[Dataset entries]
******************************

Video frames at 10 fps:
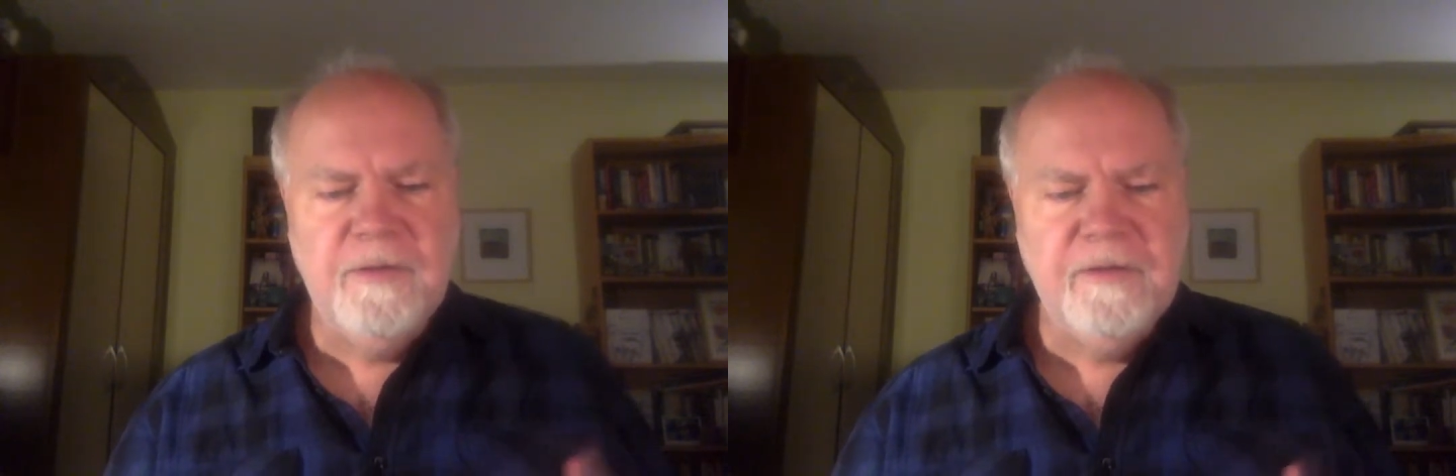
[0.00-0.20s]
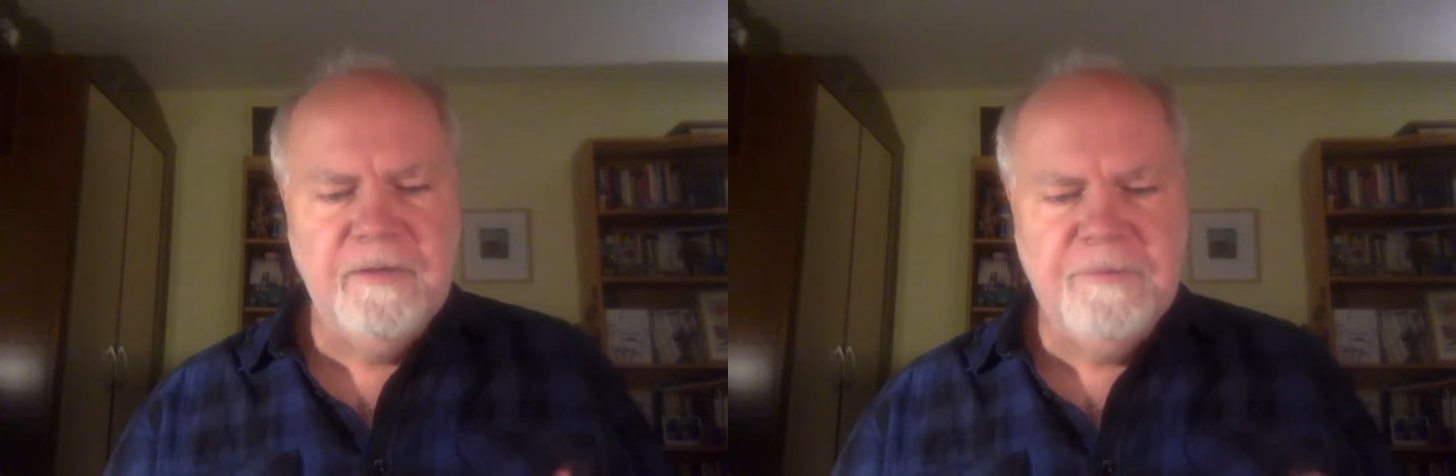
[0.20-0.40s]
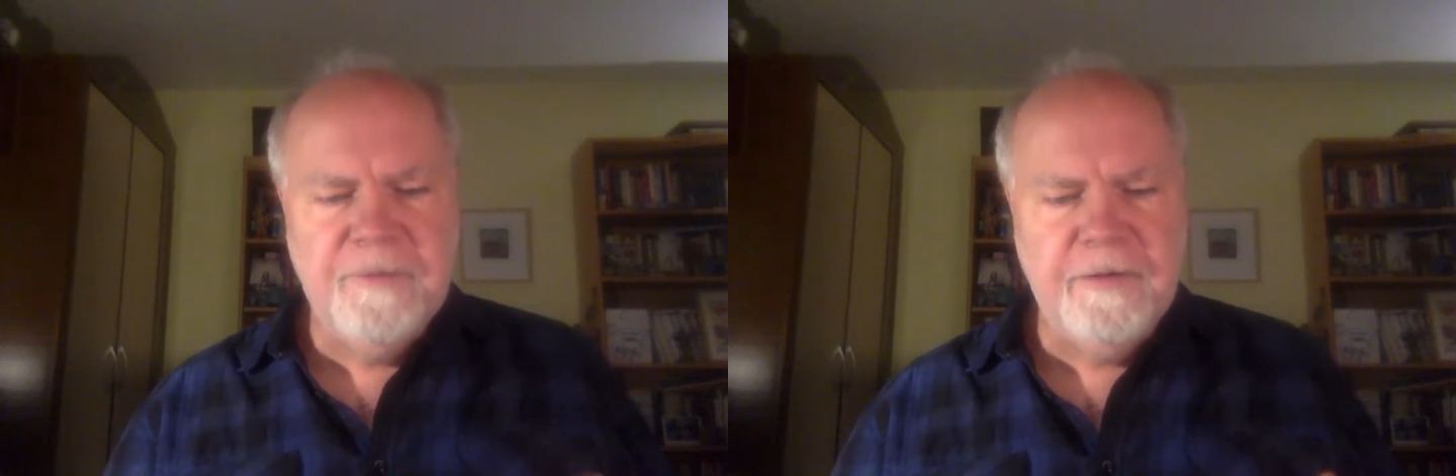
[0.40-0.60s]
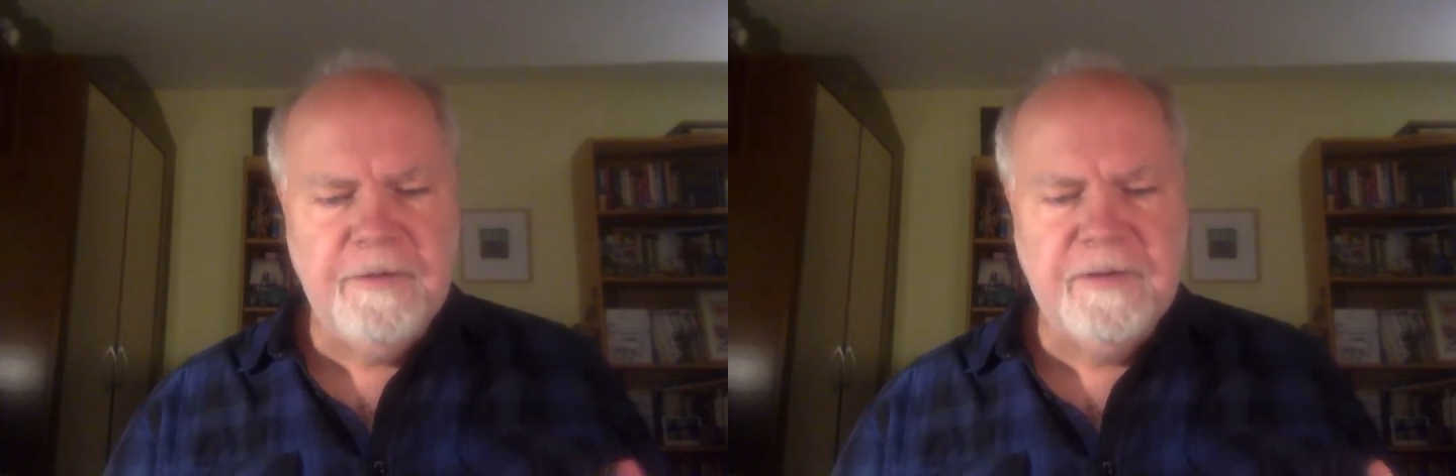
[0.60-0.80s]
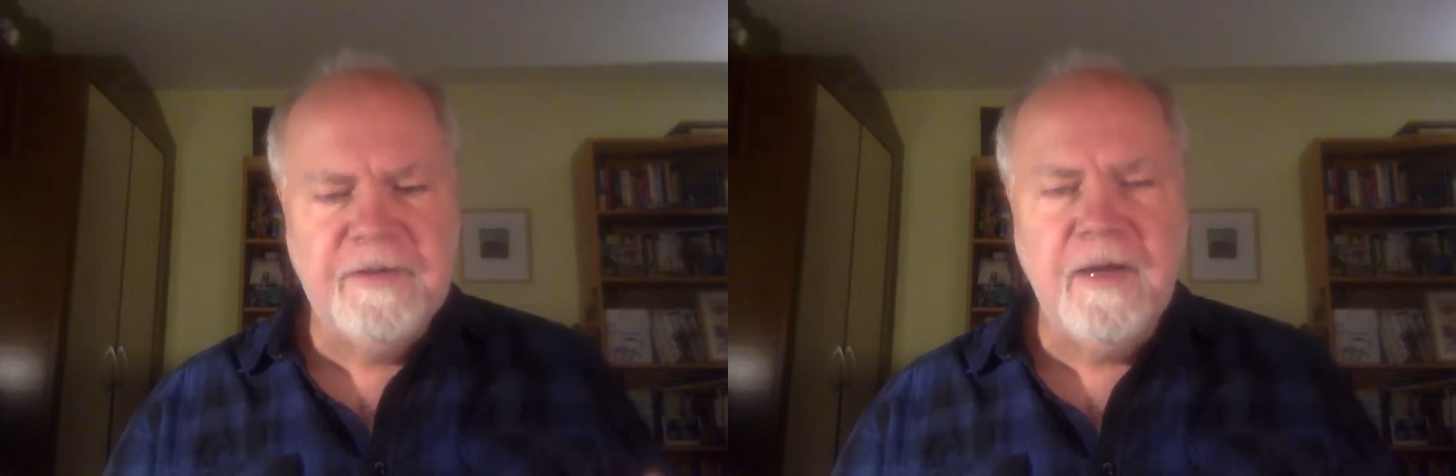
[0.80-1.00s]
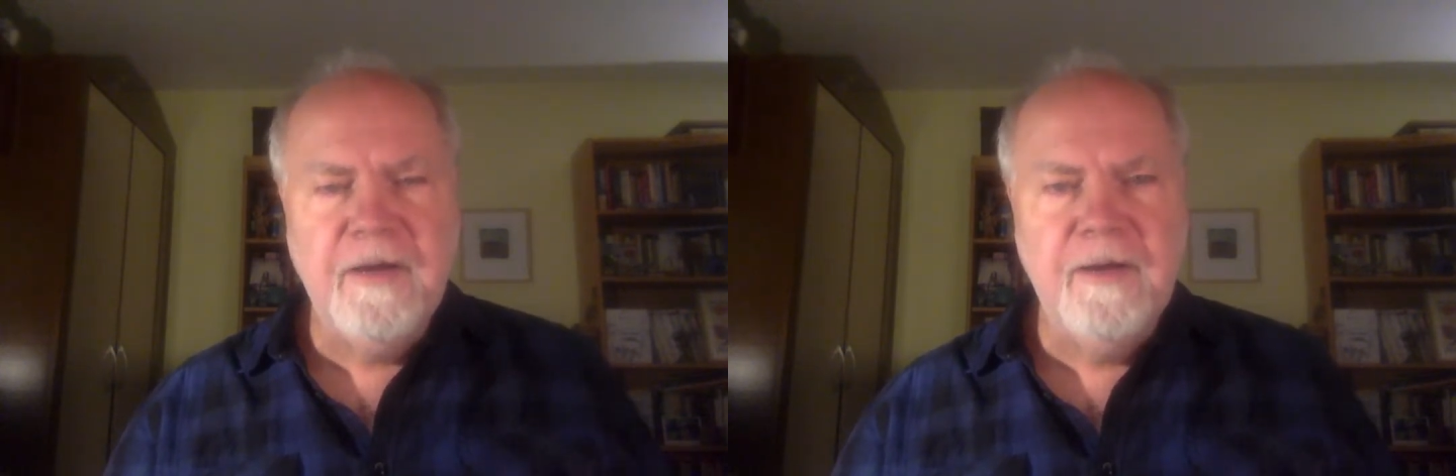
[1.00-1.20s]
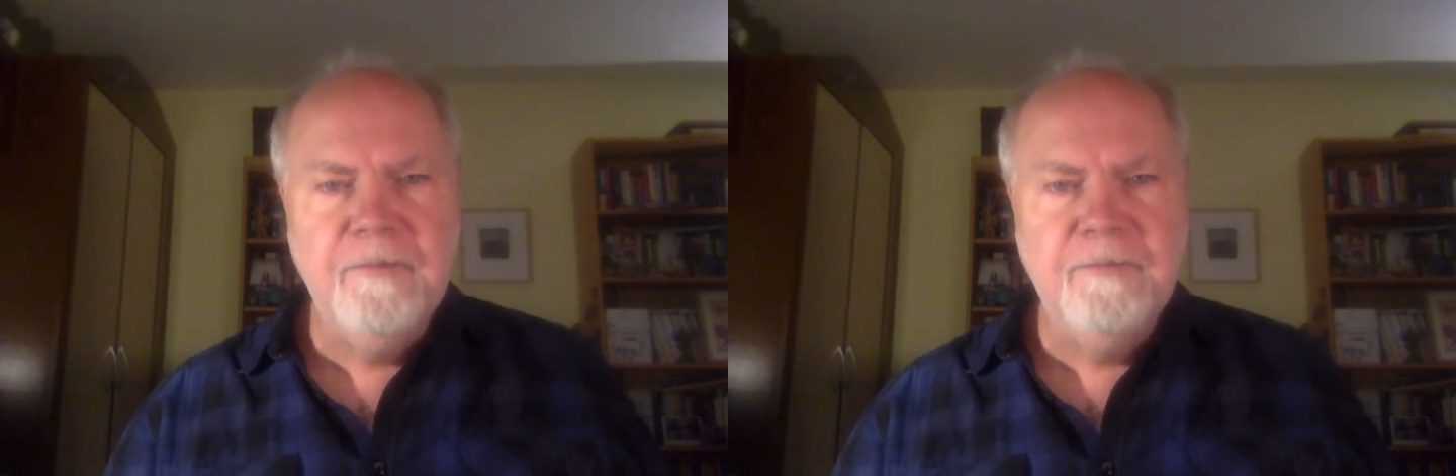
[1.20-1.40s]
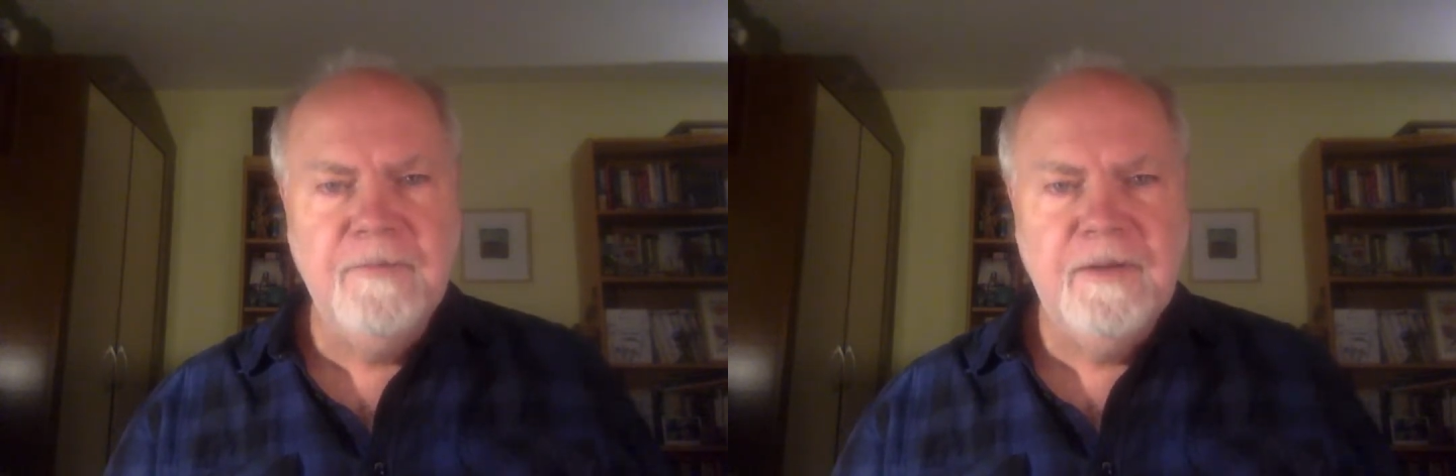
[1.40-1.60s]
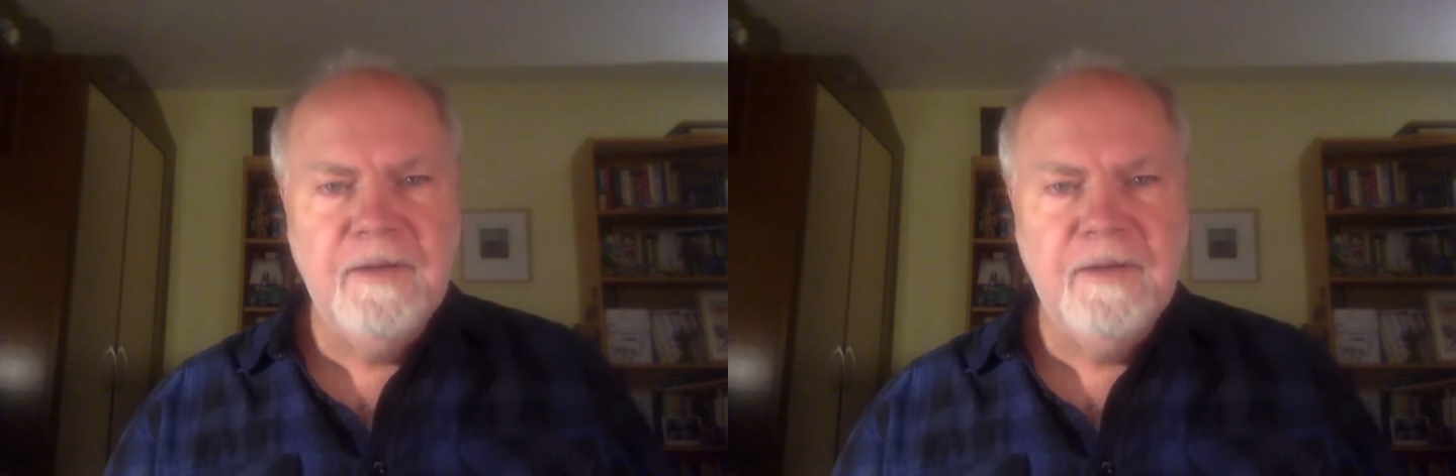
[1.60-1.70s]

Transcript: experience time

******************************

**Problem to work on**
Write out all the entries again, word for word, and print no images.

**Task response**
Video frames at 10 fps:
[0.00-0.20s]
[0.20-0.40s]
[0.40-0.60s]
[0.60-0.80s]
[0.80-1.00s]
[1.00-1.20s]
[1.20-1.40s]
[1.40-1.60s]
[1.60-1.70s]

Transcript: experience time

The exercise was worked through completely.